В общем, дежурные на выходе из вокзала произвели на меня куда большее впечатление: симпатичные, молодые, ладные, косая сажень, да плюс форма – так бы и любовалась. Но я, понятно, помалкивала и во все глаза смотрела в окна автомобиля – на Москву.
– Легко вас отпустили с завода? – поинтересовался товарищ Бродов, вновь обратившись к матери.
– Спасибо вам, легко! – сдержанно ответила мать.
Не то, что мне рассказывала, как начальник отдела кадров присвистнул, прочтя вызов и подпись под ним, и как глянул на неё «глазами бешеной коровы». То-то я хохотала! Мы с матерью толком не поняли, в чём заключалась волшебная сила этой подписи. Звание у товарища Бродова вроде бы не такое уж звучное: «майор», должность невразумительная: начальник какой-то особой группы СВТО. Должно быть, слова «государственной безопасности» и печать НКВД так впечатляли каждого, кто читал бумагу.
Впоследствии новые подружки в Лаборатории разъяснили мне, что звание у товарища Бродова довольно высокое. Но они приводили мне для сравнения другие какие-то звания, масштаба которых я тоже не понимала.
Сразу же мать отправилась на эвакопункт, где чудодейственное письмо помогло получить место в эшелоне, отбывавшем в тот же день по Октябрьской дороге, то есть прямиком на Москву. Предупредили: дорога опасна, сильно бомбят станции, в Бологом – это на полпути – уже несколько раз случались крупные заторы из-за бомбёжек. Но если мать приняла решение, то назад уже никогда не поворачивала.
– Вам нравилась работа? – не отставал Николай Иванович.
Мать замялась, не понимая, какого ответа от неё ждут.
– Скажите как есть. Мы сейчас подбираем для вас новую работу. Полезно бы знать ваши предпочтения.
Мать сделала вид, будто ни капельки не удивилась. Она кивнула и решительно заявила:
– Очень нравилась работа! Только уж очень тяжёлые заготовки. По молодости я и не такие тяжести пулила, но теперь…

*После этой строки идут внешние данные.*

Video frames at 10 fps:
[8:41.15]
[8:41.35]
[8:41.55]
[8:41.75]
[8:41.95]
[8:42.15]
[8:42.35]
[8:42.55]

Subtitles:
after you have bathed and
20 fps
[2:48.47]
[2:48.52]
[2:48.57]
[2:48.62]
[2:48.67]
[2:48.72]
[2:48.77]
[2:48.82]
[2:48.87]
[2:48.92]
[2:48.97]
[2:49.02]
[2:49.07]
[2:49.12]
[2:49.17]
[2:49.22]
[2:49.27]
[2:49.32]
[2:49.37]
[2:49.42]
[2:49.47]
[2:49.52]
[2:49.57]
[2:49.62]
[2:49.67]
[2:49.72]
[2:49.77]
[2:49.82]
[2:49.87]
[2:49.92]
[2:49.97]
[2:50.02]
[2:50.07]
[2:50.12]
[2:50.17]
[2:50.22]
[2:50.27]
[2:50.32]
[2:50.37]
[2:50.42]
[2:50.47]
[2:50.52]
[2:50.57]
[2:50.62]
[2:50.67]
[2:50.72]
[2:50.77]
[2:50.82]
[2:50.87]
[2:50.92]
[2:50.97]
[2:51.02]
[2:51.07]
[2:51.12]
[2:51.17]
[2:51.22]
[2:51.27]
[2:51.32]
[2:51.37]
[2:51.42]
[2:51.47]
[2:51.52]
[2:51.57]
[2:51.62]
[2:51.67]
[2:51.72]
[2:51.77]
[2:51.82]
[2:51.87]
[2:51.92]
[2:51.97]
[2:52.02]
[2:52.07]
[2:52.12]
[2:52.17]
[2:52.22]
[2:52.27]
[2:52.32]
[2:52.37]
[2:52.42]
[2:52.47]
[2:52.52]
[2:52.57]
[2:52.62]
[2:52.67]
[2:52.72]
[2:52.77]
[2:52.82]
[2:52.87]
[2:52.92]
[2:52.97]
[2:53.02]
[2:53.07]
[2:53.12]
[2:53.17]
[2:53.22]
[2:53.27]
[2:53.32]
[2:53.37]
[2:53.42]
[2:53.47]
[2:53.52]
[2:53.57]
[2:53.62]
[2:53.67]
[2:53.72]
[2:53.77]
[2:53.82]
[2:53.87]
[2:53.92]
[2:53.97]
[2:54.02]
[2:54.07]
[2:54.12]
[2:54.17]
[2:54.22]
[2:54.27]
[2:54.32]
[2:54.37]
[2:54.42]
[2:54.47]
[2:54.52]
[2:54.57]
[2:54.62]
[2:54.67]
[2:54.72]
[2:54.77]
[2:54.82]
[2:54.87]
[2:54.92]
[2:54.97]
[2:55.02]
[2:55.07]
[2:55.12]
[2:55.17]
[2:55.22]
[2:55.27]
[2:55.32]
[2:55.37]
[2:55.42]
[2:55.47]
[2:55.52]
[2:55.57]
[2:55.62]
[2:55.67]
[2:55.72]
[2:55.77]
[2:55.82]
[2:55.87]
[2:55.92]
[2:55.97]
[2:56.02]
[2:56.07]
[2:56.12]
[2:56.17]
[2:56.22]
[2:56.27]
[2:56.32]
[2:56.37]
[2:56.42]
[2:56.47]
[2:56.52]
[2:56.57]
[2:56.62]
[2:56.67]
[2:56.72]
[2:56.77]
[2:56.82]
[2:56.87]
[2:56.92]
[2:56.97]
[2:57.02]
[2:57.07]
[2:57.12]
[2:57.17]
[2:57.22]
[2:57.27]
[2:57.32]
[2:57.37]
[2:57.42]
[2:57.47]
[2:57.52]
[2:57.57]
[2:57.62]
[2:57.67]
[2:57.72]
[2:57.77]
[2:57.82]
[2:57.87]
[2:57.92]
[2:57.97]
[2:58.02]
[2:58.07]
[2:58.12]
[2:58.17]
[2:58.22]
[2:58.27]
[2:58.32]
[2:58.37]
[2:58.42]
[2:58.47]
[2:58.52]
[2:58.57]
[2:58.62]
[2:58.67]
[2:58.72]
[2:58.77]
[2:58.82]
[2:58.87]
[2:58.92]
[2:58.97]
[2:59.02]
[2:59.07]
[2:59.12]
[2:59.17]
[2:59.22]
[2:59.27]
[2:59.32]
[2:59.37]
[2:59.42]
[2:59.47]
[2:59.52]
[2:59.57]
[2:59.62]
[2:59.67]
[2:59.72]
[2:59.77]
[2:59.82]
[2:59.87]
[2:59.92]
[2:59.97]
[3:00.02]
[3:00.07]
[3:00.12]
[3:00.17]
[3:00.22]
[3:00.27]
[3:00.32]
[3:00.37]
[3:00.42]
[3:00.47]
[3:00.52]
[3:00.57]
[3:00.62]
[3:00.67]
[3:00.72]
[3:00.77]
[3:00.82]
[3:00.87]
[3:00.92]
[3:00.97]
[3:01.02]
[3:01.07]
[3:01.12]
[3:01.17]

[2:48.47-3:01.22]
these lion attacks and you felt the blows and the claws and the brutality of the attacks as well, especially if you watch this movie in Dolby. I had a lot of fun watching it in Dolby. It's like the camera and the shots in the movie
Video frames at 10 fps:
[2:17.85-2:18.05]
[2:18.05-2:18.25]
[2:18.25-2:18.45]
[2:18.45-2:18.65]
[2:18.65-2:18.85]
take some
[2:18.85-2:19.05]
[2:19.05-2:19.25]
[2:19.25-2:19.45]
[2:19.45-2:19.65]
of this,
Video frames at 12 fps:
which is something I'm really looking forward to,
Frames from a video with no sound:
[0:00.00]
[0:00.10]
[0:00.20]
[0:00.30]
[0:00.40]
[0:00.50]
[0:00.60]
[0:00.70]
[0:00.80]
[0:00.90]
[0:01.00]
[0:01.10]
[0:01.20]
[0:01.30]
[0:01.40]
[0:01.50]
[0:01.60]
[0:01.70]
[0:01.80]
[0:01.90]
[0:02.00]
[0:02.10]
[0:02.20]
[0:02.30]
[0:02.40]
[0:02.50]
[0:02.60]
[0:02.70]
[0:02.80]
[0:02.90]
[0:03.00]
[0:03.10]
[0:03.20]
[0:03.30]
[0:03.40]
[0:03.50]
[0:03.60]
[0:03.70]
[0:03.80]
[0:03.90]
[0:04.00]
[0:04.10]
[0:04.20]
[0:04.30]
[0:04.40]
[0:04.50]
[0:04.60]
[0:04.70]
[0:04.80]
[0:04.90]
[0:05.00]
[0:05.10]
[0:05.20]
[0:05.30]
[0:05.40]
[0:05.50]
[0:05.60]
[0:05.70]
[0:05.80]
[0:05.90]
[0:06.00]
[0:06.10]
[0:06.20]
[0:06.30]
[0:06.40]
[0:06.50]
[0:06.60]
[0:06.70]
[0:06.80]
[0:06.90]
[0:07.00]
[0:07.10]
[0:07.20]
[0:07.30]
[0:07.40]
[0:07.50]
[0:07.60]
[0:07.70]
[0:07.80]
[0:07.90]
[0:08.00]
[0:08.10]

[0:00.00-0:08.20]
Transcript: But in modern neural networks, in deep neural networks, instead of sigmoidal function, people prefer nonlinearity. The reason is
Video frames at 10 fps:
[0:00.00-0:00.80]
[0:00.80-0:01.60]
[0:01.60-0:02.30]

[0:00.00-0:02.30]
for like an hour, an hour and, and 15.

Она многозначительно замолчала. Умеет мать так вот многозначительно недоговаривать. Есть и в этой манере нечто барское: догадывайтесь, мол, сами, что я имела в виду. Я так разговаривать, как она, совсем не умею: леплю всё, что в голове накопилось, – никакой игры, никакого интереса.
Утреннее солнце окрашивало фасады домов в тёплые оттенки. Надо же, прямо как в песне поётся: «Утро красит нежным цветом»!
Будто монеткой по стеклу, скрежетнуло по сердцу: разбомблённый дом! Вон там ещё. Вокруг свежих руин суетились люди и грузовые машины. Развалины другого дома были уже почти убраны.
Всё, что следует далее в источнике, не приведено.